IXPUG HPC Asia 2021

Conference Dates: January 20-22, 2021

Workshop Date: January 22, 2021 (Day-3; Korean Standard Time, GMT +9)

Location: HPC Asia 2021 (International Conference on HPC in Asia-Pacific Region), Jeju, South Korea—Online Conference

Event Description:

The Intel eXtreme Performance Users Group (IXPUG) is an active community-led forum for sharing industry best practices, techniques, tools, etc. for maximizing efficiency on Intel platforms and products. IXPUG Workshop at HPC Asia 2021 is an open workshop on high-performance computing applications, systems, and architecture with Intel technologies. This is a half-day workshop with invited talks and contributed papers.
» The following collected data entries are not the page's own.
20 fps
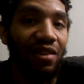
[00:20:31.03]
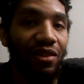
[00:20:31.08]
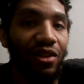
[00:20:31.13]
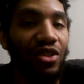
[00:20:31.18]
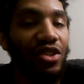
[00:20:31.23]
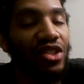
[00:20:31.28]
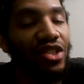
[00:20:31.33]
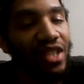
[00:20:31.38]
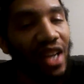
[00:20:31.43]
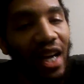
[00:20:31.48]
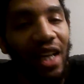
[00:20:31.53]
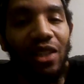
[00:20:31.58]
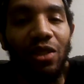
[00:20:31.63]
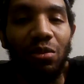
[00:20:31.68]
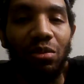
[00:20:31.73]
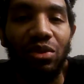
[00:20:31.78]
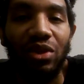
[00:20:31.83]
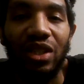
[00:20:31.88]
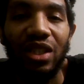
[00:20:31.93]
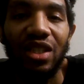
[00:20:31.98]
versus
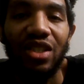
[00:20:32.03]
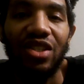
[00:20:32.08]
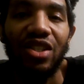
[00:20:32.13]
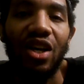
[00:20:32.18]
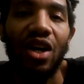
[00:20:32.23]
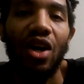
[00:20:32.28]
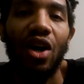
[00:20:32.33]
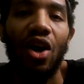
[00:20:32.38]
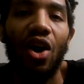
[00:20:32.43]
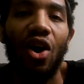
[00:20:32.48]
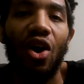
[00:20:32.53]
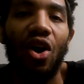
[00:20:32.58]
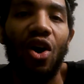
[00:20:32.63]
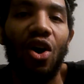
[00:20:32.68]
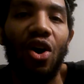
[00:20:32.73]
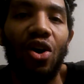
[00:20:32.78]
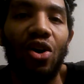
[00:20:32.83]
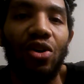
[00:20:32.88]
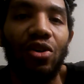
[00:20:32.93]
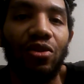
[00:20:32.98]
Tyler Breeze,
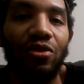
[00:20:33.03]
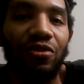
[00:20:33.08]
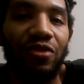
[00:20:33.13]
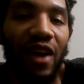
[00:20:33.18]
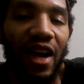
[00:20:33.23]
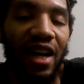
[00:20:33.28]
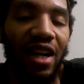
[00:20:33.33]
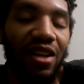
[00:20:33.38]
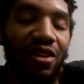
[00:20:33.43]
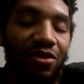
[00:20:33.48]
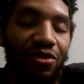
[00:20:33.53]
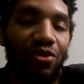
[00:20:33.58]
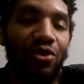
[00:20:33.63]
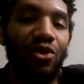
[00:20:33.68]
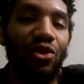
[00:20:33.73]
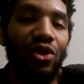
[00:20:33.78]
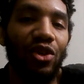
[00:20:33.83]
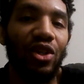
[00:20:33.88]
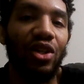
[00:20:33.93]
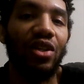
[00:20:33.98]
all fighting
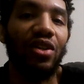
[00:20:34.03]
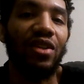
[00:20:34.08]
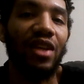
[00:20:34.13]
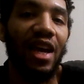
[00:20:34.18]
for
The workshop aims to bring together software developers and technology experts to share challenges, experiences and best-practice methods for the optimization of HPC, Machine Learning, and Data Analytics workloads on Intel® Xeon® Scalable processors, Intel® Xeon Phi™ processors, Intel® FPGA, and any related hardware/software platforms. The workshop will cover application performance and scalability challenges at all levels - from intra-node performance up to large-scale compute systems. Any research aspect related to Intel HPC products is welcome to be presented in this workshop.

Workshop Agenda

All times are shown in KST (Korean Standard Time, GMT+9)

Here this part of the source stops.